All movies that have great opening weeks, do so because they have really good hype about them built up. They peaked the interest of the general public, and got them to come and spend their hard earned money. Then if that movie is really good, they keep making money week after week (a good amount is no more than a 55-60% drop in ticket sales). If it’s a bad movie, the next week will see a very sever drop off, but the real damage will be for any sequels of that movie, or for the actors and directors that made it. A great example is X-Men: First Class, which made about 300 million during its run, which is lower than a movie of that quality deserved, BUT the movie before it, X-Men: The Last Stand made 450 million. So even though First Class was a MUCH better movie, it had to try and win back fans that had become disenchanted with the franchise after the folly that was X-Men: The Last Stand. We can even see the further progression of this by the fact that so far X-men DOFP has been smashing every record set for it, because it was able to build off the success and most importantly QUALITY of the movie before it. That means that even if X-Men: Apocalypse is utter rubbish, its still going to rake in the dough on opening weekend.

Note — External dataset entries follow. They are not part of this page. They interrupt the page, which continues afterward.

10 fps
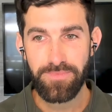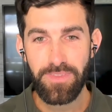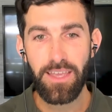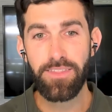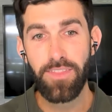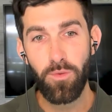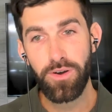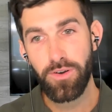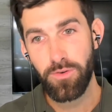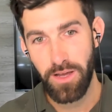And then they
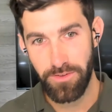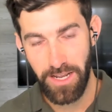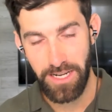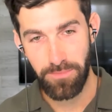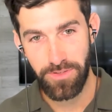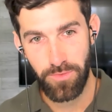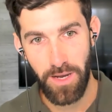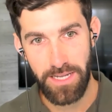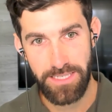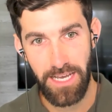wonder why they're not able to
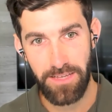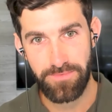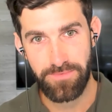wind down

Stand alone or original properties however are a different animal all together. They have no previous movie buss to work off of (for better of for worse). They only have the strength of their cast and crew and even more importantly, their marketing scheme. Lets take for example a movie I think was pretty decent in John Carter. That movie cost 250 million to make, and it in return it made a whooping ….284 million. That is down right terrible, like really a huge flop. The real question here is why. In my opinion this film was marketed wrong. The trailers gave the wrong idea and impression of what the film would actually be like as well as it didn’t do well enough to sell its cast that featured some much more marketable names than the lead role played by Taylor Kitsch. This lead to there being not much buzz about the movie and a total tank of an opening week.

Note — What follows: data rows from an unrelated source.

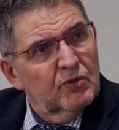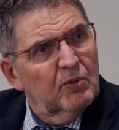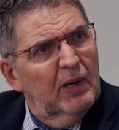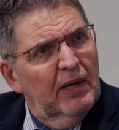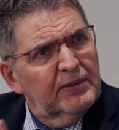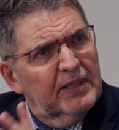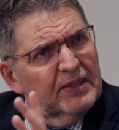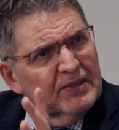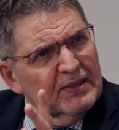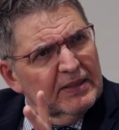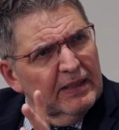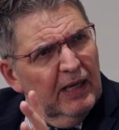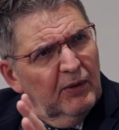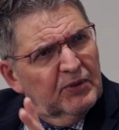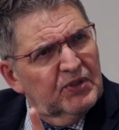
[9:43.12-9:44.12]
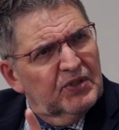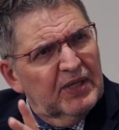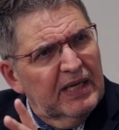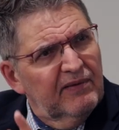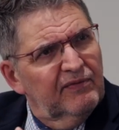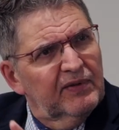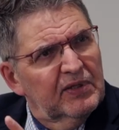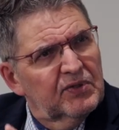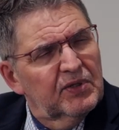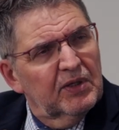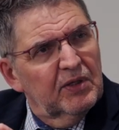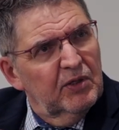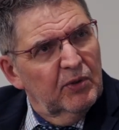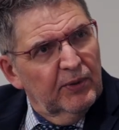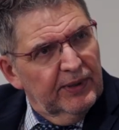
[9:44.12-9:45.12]
So how safe and
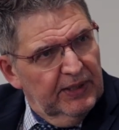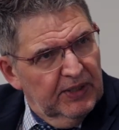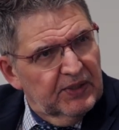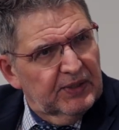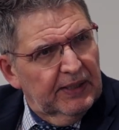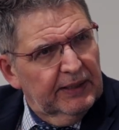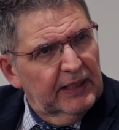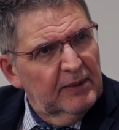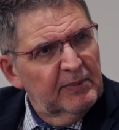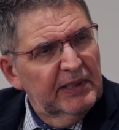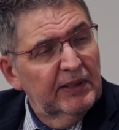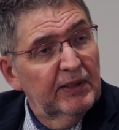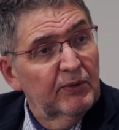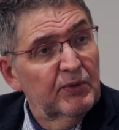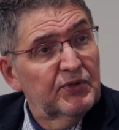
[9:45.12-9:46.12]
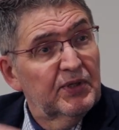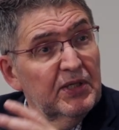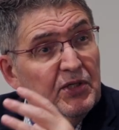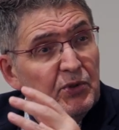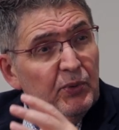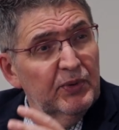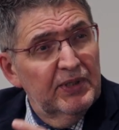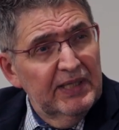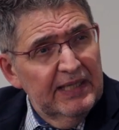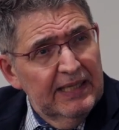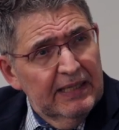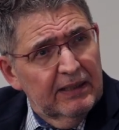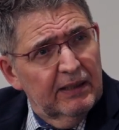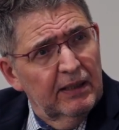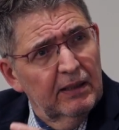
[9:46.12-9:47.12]
secure is that? I mean, there is a
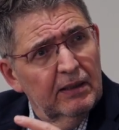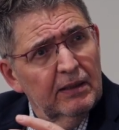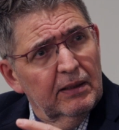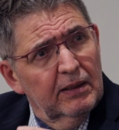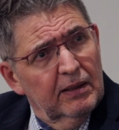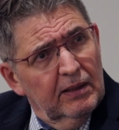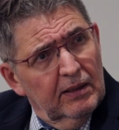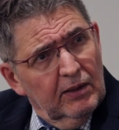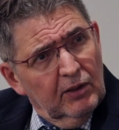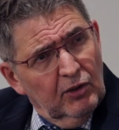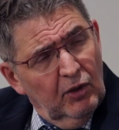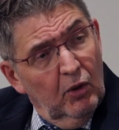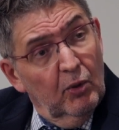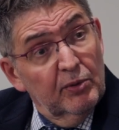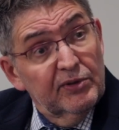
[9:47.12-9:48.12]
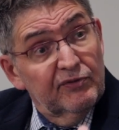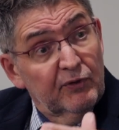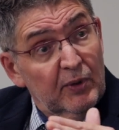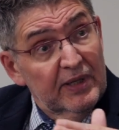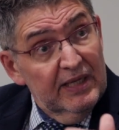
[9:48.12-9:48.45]
unique code for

Even right now, the movie Edge of Tomorrow keeps getting glowing review after review everywhere you look. Its rotten tomato score is in the 90’s (last I checked) and anyone who’s seen will employ you to go see it and see it a few times. But on its opening weekend it took in similar numbers to John Carter (not a good sign) and got its ass whooped by The fault in our stars AND Maleficent in its second week. Now, that’s not to say that there is no hope for the movie. With all the acclaim and buzz its getting I would be very surprised if it didn’t actually go UP in money on its second week, since I think TFIOS is pretty front loaded (nobody wants to cry themselves silly twice and PAY for it) and all the positive news about it should help at some point. This is just another great example of bad marketing of a good film. From the trailers most people think the movie is a cross between Ground hogs day and any generic sci-fi war movie. But it is anything but that.
One movie that may have been catching onto its fading buss, or growing negative word of mouth was the to be soon released Jupiter Ascending, which will now be released a full 7 months later in 2015. Of course that official reason for the push-back in date would never be said to be from fear of flopping, but if you followed the talk about the movie, it seemed to get more and more negative everyday. Hollywood does indeed pay attention to these trends, and they make no mistakes with which day they choose for a movies release, which means nothing short of disaster in their eyes would result in a change, let alone such a drastic one.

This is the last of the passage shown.